Duncan McPhee

Personal information
- Nationality: British (Scottish)
- Born: 17 October 1892 Paisley, Scotland
- Died: 22 September 1950 (aged 57) Paisley, Scotland

Sport
- Sport: Middle-distance running
- Event: 1500 metres
- Club: Clydesdale Harriers West of Scotland Harriers

= Duncan McPhee =

British middle-distance runner

Duncan McPhee (17 October 1892 - 22 September 1950) was a British and Scottish middle-distance runner who competed at the 1920 Summer Olympics.

== Career ==
McPhee won the Scottish mile championship, when a member of the Clydesdale Harriers before World War I. McPhee finished third behind George Hutson in the 1 mile event at the 1914 AAA Championships.

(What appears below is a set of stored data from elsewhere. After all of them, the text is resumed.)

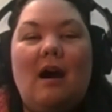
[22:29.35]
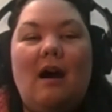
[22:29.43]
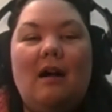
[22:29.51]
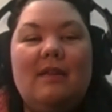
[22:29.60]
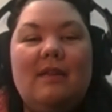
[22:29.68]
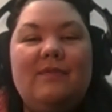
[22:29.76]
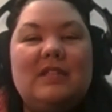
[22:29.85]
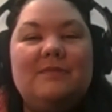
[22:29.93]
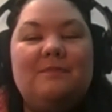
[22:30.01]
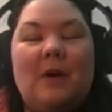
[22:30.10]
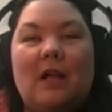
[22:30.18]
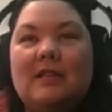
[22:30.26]
all of
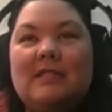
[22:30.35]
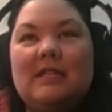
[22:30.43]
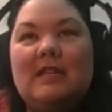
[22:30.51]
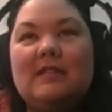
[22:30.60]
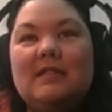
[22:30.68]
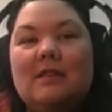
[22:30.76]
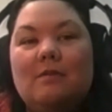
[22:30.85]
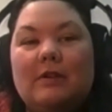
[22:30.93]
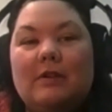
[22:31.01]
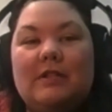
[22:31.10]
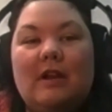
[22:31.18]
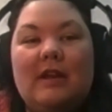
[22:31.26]
these policies that we're
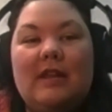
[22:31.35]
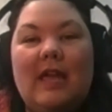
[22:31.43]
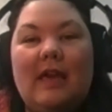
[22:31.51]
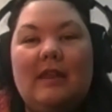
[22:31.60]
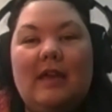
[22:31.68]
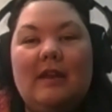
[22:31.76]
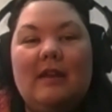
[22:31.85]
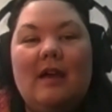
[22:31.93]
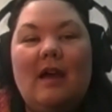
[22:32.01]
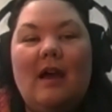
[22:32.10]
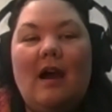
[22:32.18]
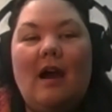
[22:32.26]
starting to get in,
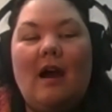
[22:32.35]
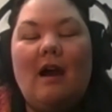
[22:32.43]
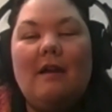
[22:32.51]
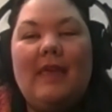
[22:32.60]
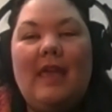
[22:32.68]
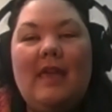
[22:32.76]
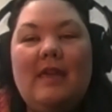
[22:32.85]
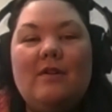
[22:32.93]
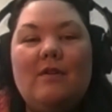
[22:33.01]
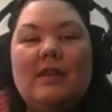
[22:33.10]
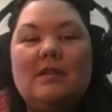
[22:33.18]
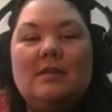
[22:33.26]
are they
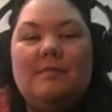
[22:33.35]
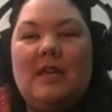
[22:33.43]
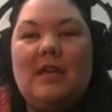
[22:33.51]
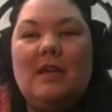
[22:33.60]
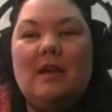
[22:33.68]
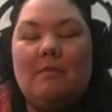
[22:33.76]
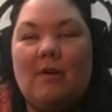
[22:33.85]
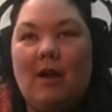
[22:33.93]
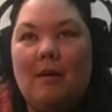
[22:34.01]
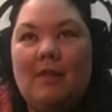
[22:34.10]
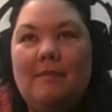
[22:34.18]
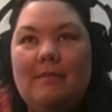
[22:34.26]
going to be a
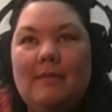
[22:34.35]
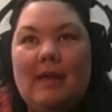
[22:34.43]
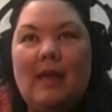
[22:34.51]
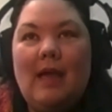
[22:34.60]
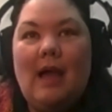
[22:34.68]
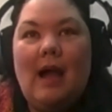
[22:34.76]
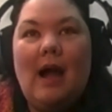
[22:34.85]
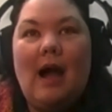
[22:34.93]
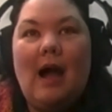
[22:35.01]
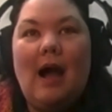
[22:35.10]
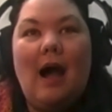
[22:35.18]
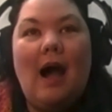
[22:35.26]
problem?
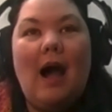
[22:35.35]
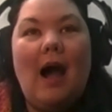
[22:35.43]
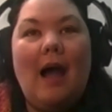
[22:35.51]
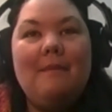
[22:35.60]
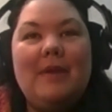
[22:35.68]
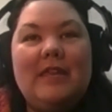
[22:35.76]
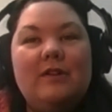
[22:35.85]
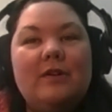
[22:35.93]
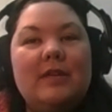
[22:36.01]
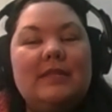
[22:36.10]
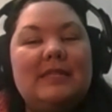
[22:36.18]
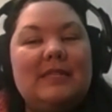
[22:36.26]
I mean, you
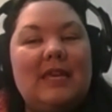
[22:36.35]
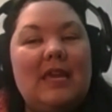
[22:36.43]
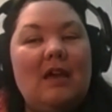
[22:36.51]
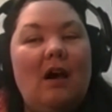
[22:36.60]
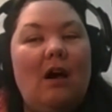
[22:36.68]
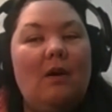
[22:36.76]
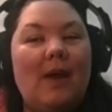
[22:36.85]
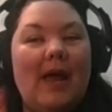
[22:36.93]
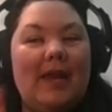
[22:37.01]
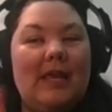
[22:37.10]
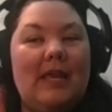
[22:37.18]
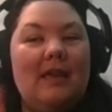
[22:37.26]
can see
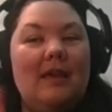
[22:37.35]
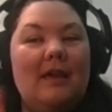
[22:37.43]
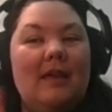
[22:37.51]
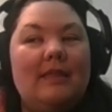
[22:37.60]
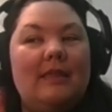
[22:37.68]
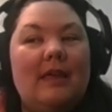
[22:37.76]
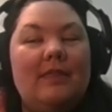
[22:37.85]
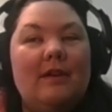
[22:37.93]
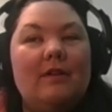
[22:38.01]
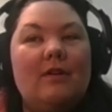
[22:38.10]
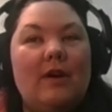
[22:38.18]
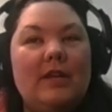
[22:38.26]
already that
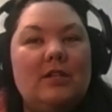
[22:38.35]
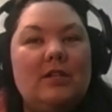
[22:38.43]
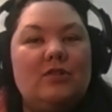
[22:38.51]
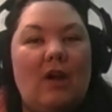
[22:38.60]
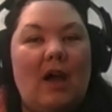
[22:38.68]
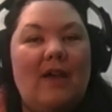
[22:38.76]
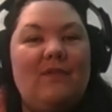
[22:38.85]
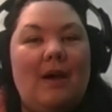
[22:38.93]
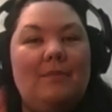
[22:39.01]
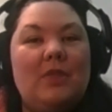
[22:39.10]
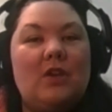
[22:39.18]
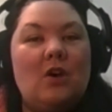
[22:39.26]
they're going to drive
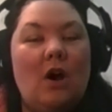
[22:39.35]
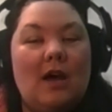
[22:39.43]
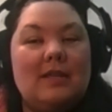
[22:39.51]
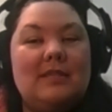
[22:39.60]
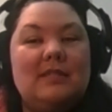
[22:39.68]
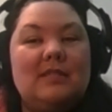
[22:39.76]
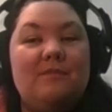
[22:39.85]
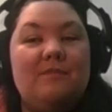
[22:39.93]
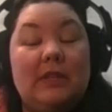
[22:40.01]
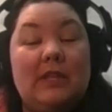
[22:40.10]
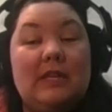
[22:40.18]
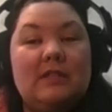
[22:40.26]
up the costs of
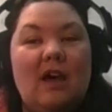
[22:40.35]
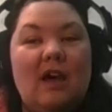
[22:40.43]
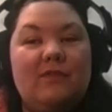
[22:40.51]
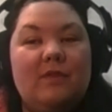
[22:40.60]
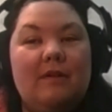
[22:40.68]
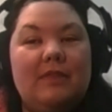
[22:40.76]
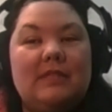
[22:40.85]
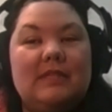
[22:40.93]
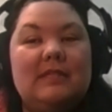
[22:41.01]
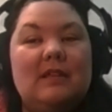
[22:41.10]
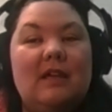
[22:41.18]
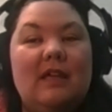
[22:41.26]
building software. This
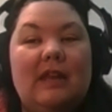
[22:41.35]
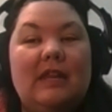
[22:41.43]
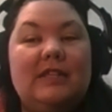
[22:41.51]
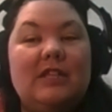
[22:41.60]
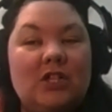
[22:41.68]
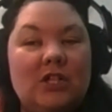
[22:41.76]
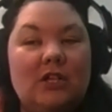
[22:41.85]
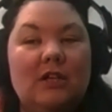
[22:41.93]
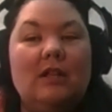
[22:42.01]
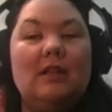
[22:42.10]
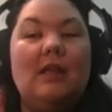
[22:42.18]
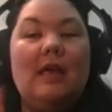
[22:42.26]
is an
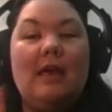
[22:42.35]
additional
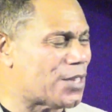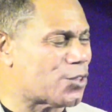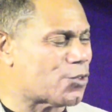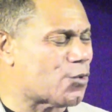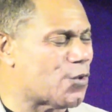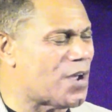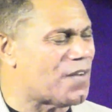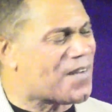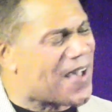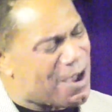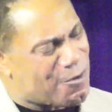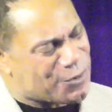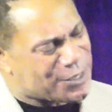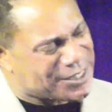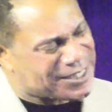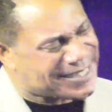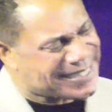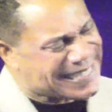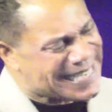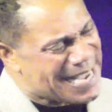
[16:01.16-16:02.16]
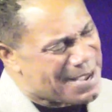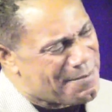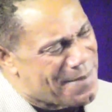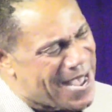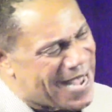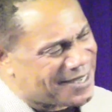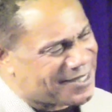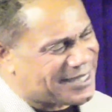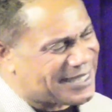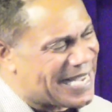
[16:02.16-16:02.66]
through, if I was
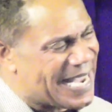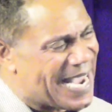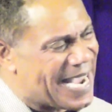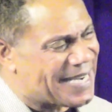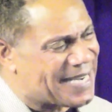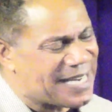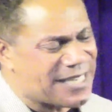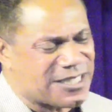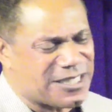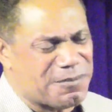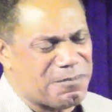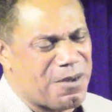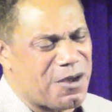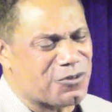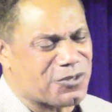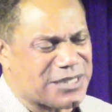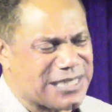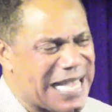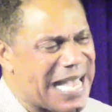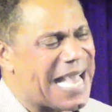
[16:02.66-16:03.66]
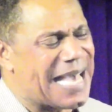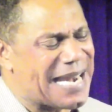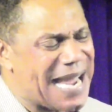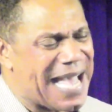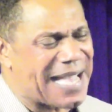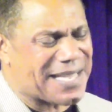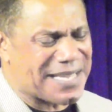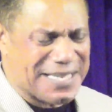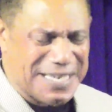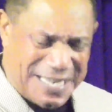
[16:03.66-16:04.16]
semi-sad, that's the most sad
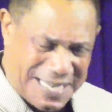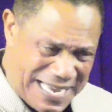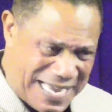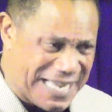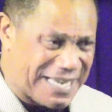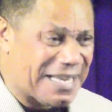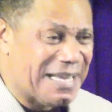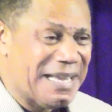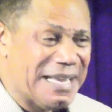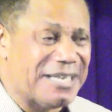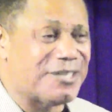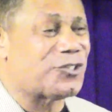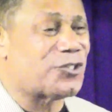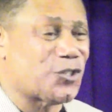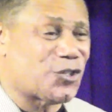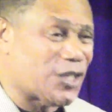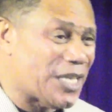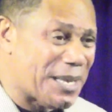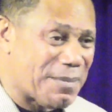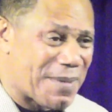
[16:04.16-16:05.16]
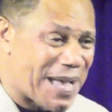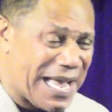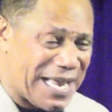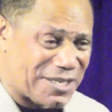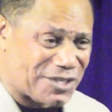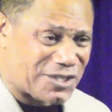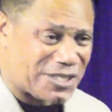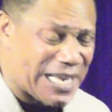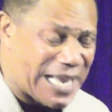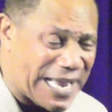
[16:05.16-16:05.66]
I can get, is
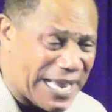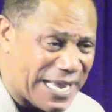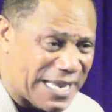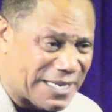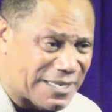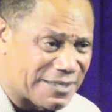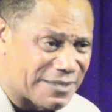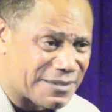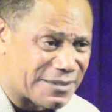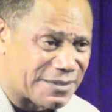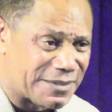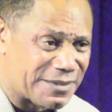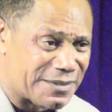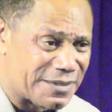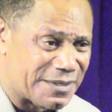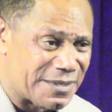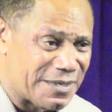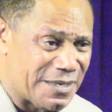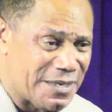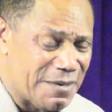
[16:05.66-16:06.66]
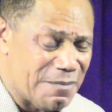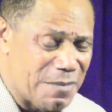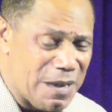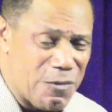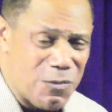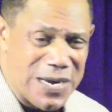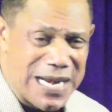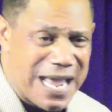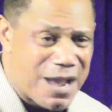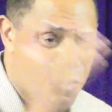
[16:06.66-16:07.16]
semi-sad. But
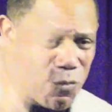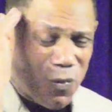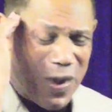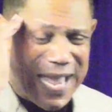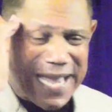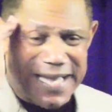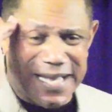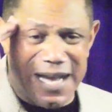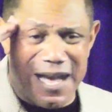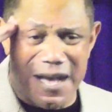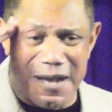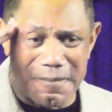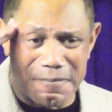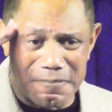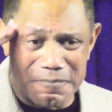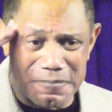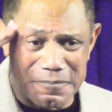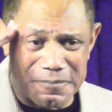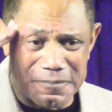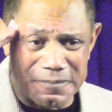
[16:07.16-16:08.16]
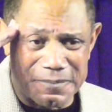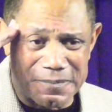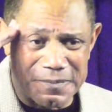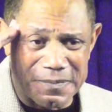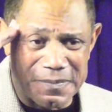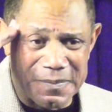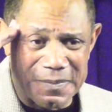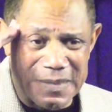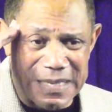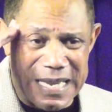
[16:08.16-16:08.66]
when I wake up
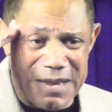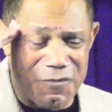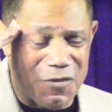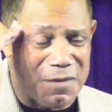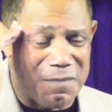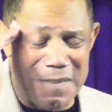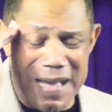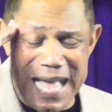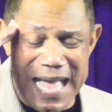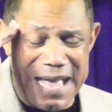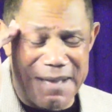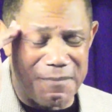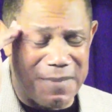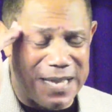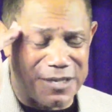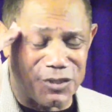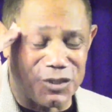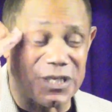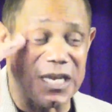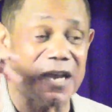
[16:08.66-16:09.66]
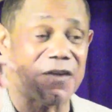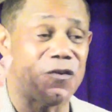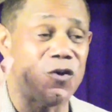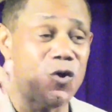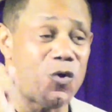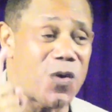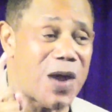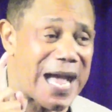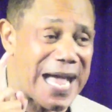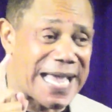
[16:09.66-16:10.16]
and remind myself
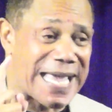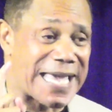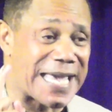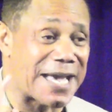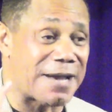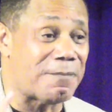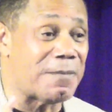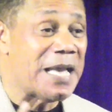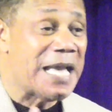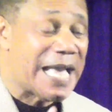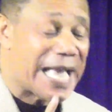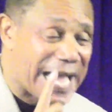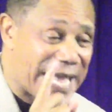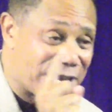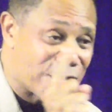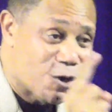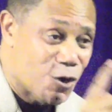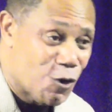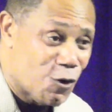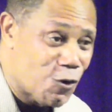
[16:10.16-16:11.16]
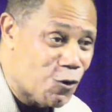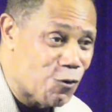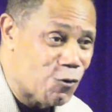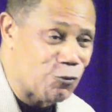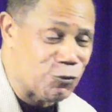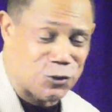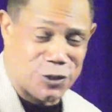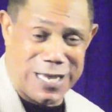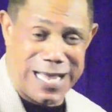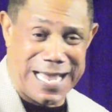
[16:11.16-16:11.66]
who I am and
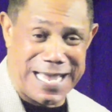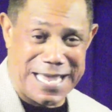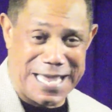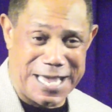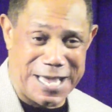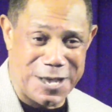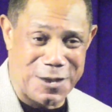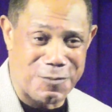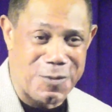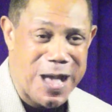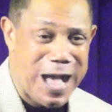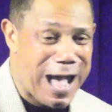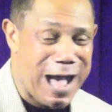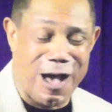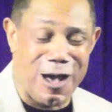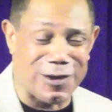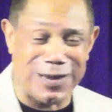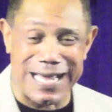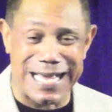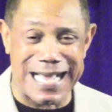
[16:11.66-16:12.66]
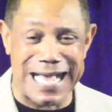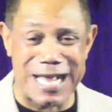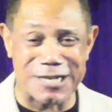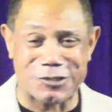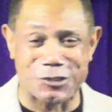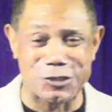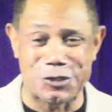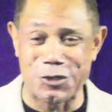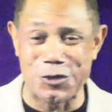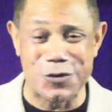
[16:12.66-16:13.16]
whose I am, all I got
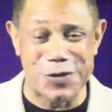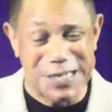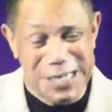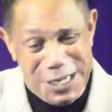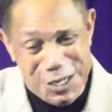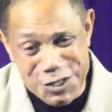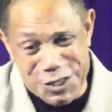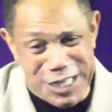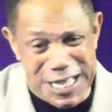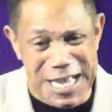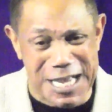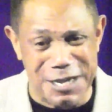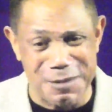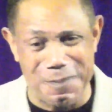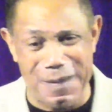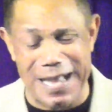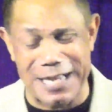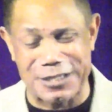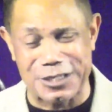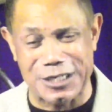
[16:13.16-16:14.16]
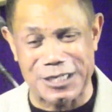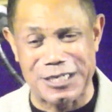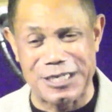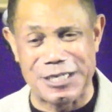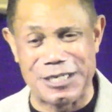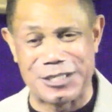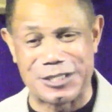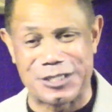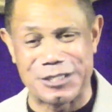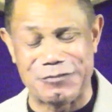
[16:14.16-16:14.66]
to do is think about the
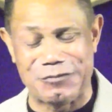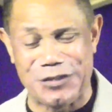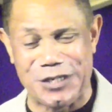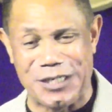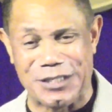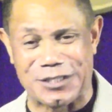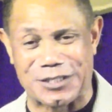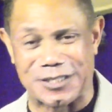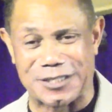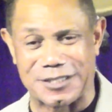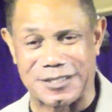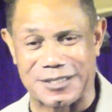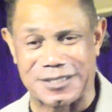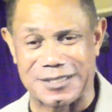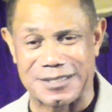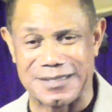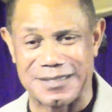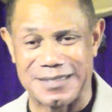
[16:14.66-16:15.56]
goodness of Jesus.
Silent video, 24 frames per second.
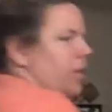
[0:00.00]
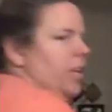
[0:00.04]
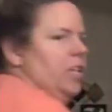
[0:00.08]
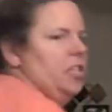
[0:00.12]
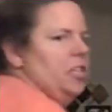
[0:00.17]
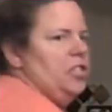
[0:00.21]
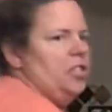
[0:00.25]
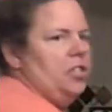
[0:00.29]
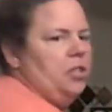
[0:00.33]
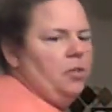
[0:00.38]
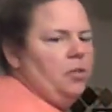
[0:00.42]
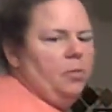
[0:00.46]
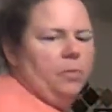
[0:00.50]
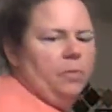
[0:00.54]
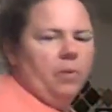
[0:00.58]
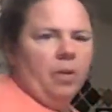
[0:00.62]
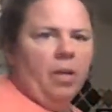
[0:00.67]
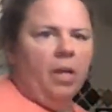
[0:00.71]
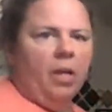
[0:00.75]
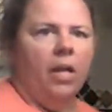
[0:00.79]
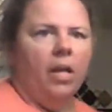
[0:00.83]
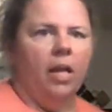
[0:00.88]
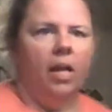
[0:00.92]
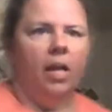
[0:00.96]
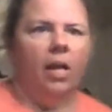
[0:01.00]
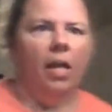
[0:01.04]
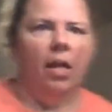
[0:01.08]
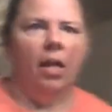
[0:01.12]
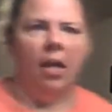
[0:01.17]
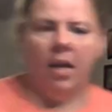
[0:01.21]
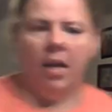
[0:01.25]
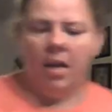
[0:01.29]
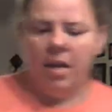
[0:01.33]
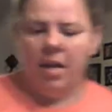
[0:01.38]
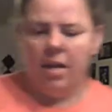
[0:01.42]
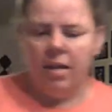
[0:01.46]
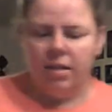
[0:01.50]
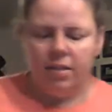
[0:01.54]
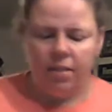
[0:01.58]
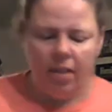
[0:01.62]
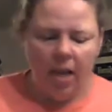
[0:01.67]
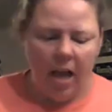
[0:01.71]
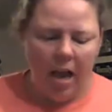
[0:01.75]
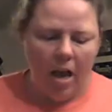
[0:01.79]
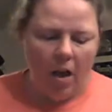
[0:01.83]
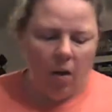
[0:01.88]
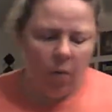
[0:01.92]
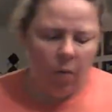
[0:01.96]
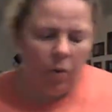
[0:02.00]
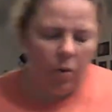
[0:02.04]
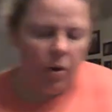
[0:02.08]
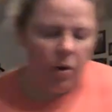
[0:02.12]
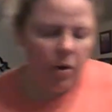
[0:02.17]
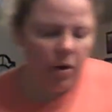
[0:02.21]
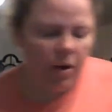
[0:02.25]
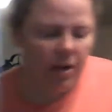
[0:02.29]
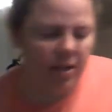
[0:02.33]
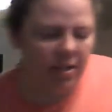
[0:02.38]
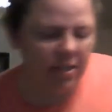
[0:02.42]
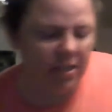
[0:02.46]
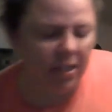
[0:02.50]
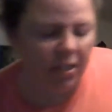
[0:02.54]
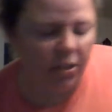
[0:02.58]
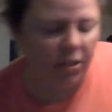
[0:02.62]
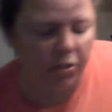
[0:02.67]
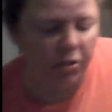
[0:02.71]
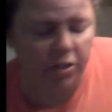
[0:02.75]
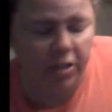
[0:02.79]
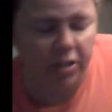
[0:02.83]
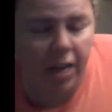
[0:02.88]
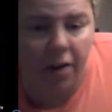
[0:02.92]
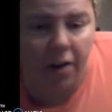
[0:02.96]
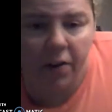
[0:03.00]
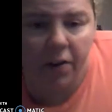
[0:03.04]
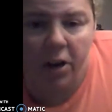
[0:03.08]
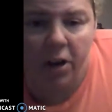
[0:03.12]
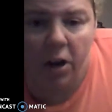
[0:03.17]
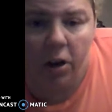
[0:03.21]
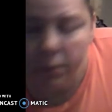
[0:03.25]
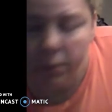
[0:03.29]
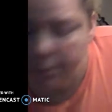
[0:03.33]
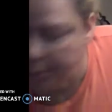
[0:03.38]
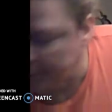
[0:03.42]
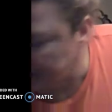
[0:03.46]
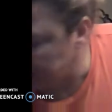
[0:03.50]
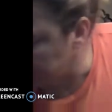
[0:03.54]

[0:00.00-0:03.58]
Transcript: would get you is our Essentials carry-all.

After the war, McPhee had left the Clydesdale Harriers for the West of Scotland Harriers and finished second behind Frenchman Armand Burtin in the 1 mile event at the 1920 AAA Championships. The following month at the 1920 Olympic Games held in Antwerp, Belgium, McPhee was selected by Scotland, where he competed in the men's 1500 metres.

McPhee finally became the national 1 mile champion after winning the British AAA Championships title at the 1922 AAA Championships, although he was considered the British champion in 1920 by virtue of being the best placed British athlete.